Exactly repeat all the records below, omitting the images they hold.

*** GIVEN DATA ***

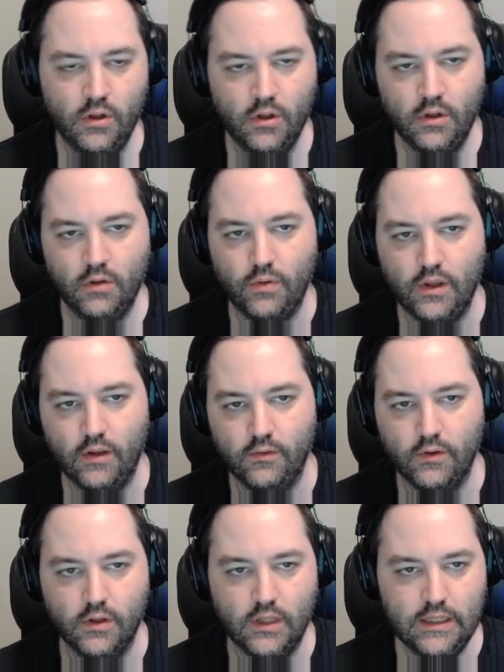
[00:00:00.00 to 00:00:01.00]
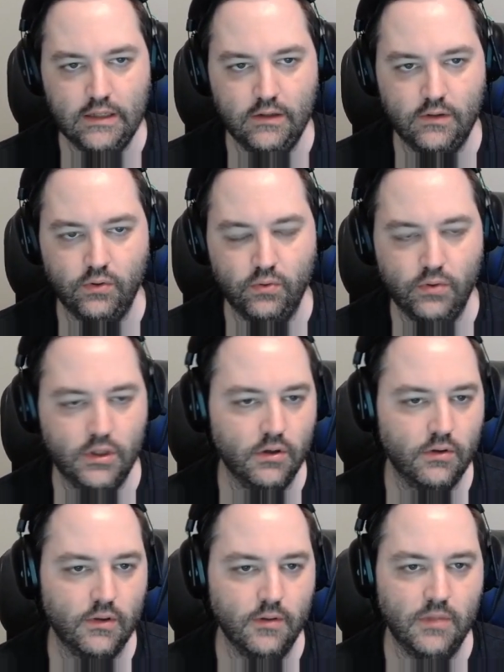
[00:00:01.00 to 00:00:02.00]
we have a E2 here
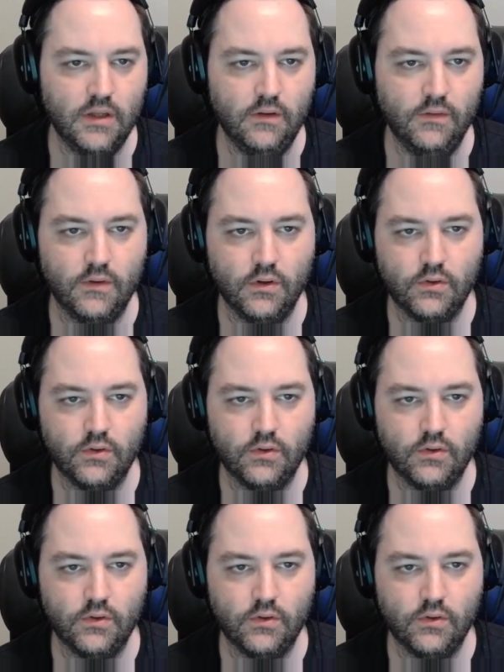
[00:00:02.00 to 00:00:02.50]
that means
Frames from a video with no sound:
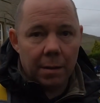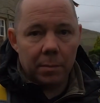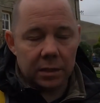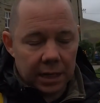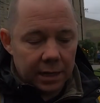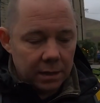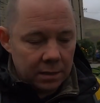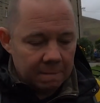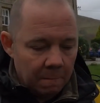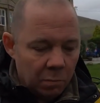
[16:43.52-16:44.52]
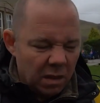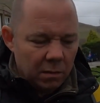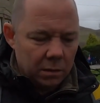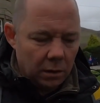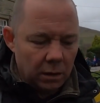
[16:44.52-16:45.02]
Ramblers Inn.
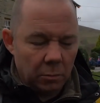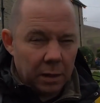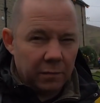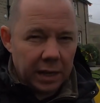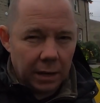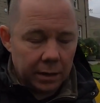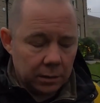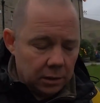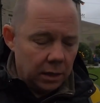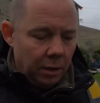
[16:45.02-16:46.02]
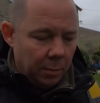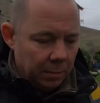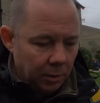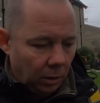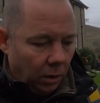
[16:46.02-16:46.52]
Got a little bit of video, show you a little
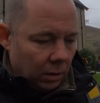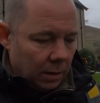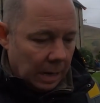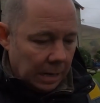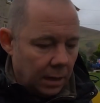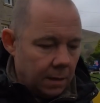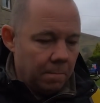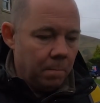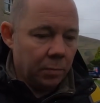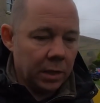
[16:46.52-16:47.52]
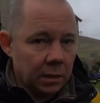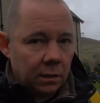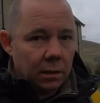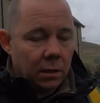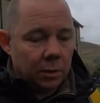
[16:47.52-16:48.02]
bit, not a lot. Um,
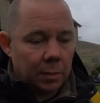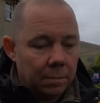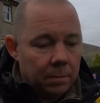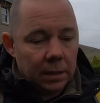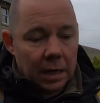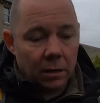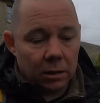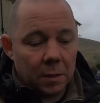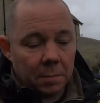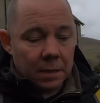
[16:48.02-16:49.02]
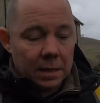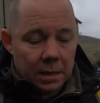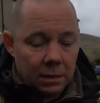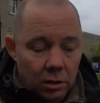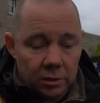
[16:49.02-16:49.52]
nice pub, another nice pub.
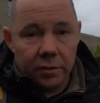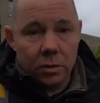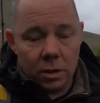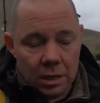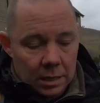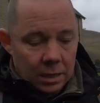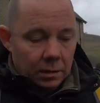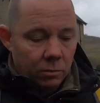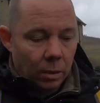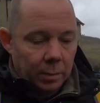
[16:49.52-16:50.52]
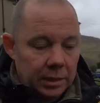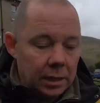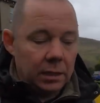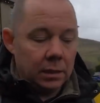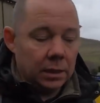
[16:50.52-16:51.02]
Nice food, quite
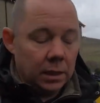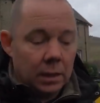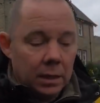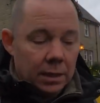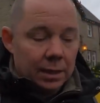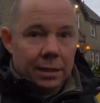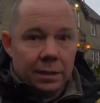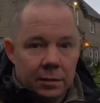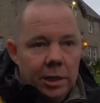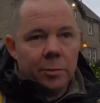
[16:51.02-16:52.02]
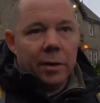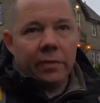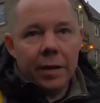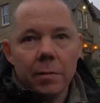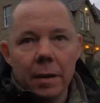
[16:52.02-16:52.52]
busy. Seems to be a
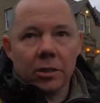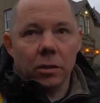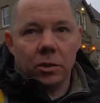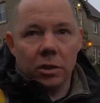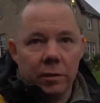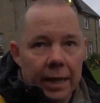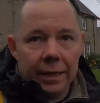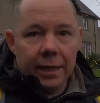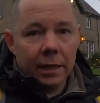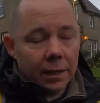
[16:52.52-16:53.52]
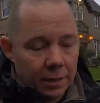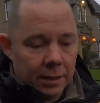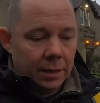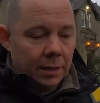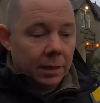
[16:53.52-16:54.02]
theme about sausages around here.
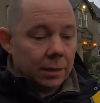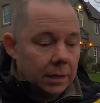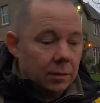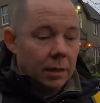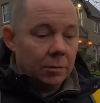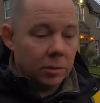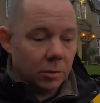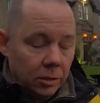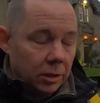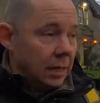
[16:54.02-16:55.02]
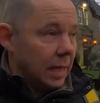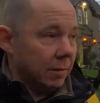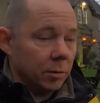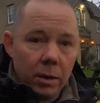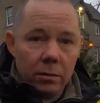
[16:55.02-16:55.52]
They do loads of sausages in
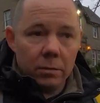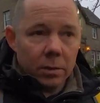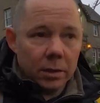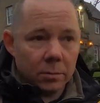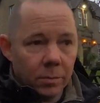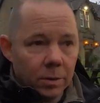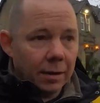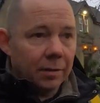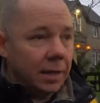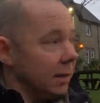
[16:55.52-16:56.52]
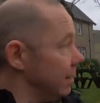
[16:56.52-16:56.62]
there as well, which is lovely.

*** End of GIVEN DATA ***

**REPLY:**
[00:00:00.00 to 00:00:01.00]
[00:00:01.00 to 00:00:02.00]
we have a E2 here
[00:00:02.00 to 00:00:02.50]
that means
Frames from a video with no sound:
[16:43.52-16:44.52]
[16:44.52-16:45.02]
Ramblers Inn.
[16:45.02-16:46.02]
[16:46.02-16:46.52]
Got a little bit of video, show you a little
[16:46.52-16:47.52]
[16:47.52-16:48.02]
bit, not a lot. Um,
[16:48.02-16:49.02]
[16:49.02-16:49.52]
nice pub, another nice pub.
[16:49.52-16:50.52]
[16:50.52-16:51.02]
Nice food, quite
[16:51.02-16:52.02]
[16:52.02-16:52.52]
busy. Seems to be a
[16:52.52-16:53.52]
[16:53.52-16:54.02]
theme about sausages around here.
[16:54.02-16:55.02]
[16:55.02-16:55.52]
They do loads of sausages in
[16:55.52-16:56.52]
[16:56.52-16:56.62]
there as well, which is lovely.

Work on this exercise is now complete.